** Work item **
Produce a faithful copy of every record below, without the pictures.

Top of Extracted data

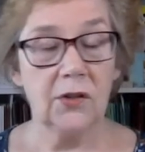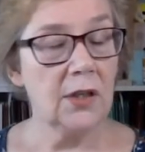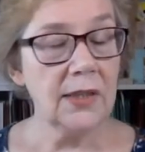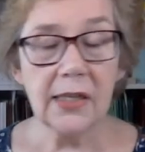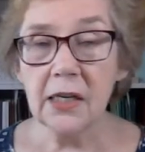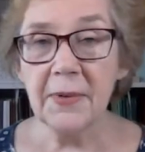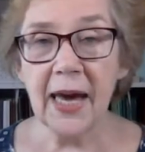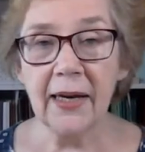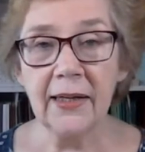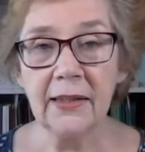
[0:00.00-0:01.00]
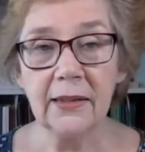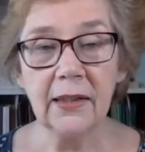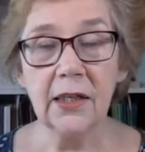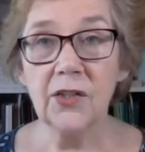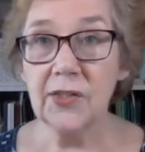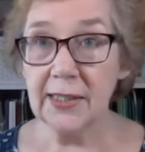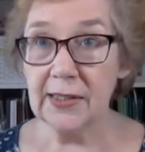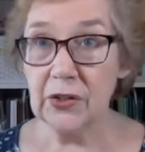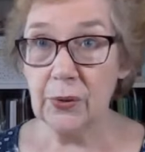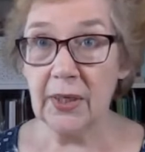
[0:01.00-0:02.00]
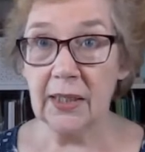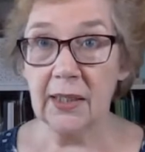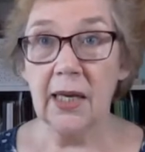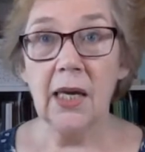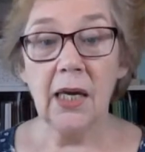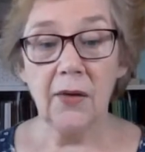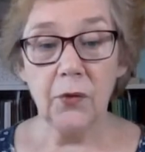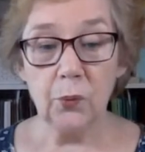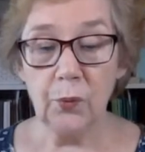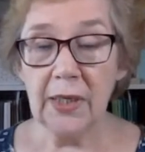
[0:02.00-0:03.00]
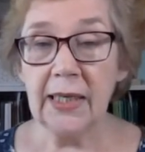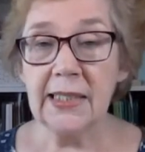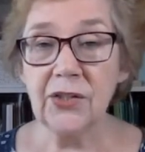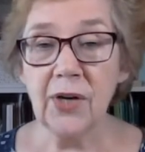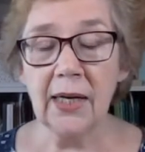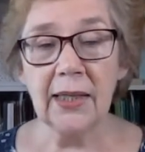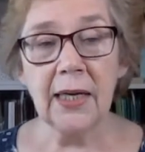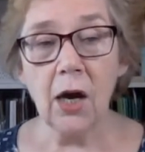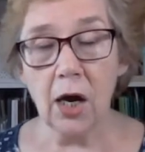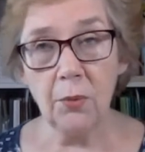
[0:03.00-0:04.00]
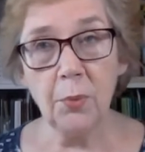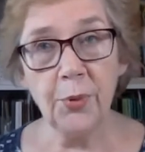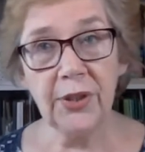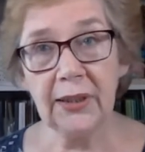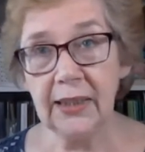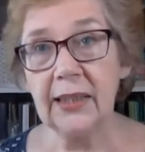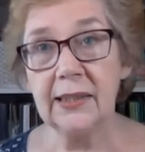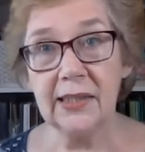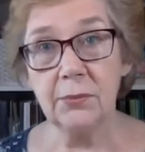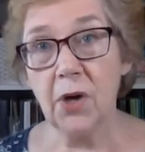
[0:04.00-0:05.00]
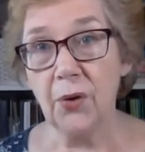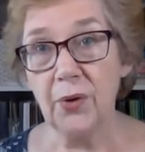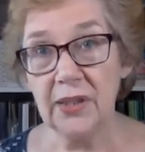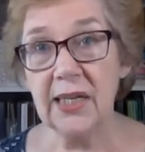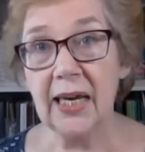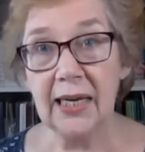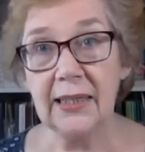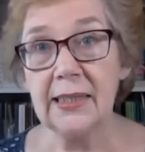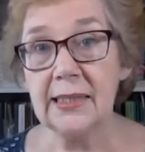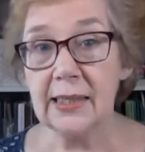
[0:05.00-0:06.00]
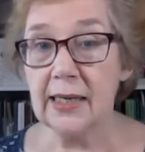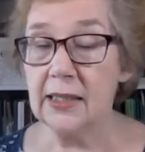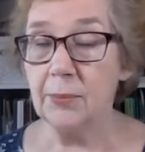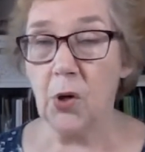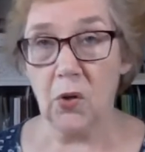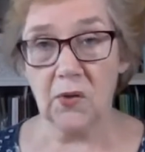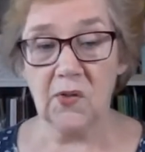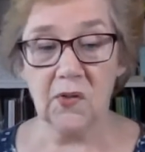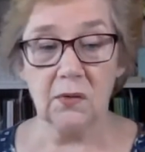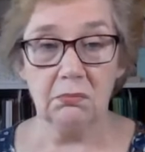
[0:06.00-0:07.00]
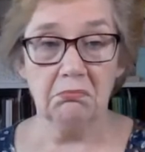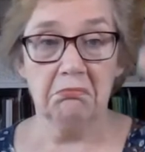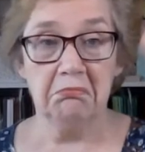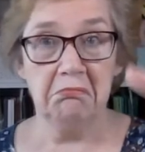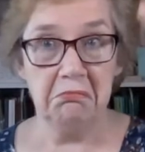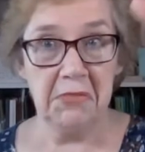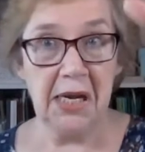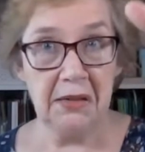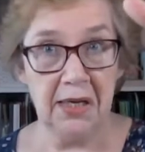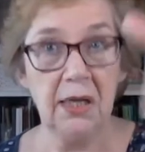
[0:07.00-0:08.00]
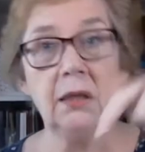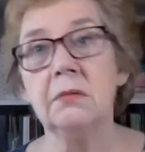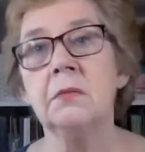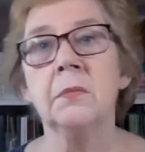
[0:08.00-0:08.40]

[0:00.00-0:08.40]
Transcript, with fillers: Don't think about it, just do it. If you're really struggling, I will put the links to my routines in the box down there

Bottom of Extracted data

** Result of the task **
[0:00.00-0:01.00]
[0:01.00-0:02.00]
[0:02.00-0:03.00]
[0:03.00-0:04.00]
[0:04.00-0:05.00]
[0:05.00-0:06.00]
[0:06.00-0:07.00]
[0:07.00-0:08.00]
[0:08.00-0:08.40]

[0:00.00-0:08.40]
Transcript, with fillers: Don't think about it, just do it. If you're really struggling, I will put the links to my routines in the box down there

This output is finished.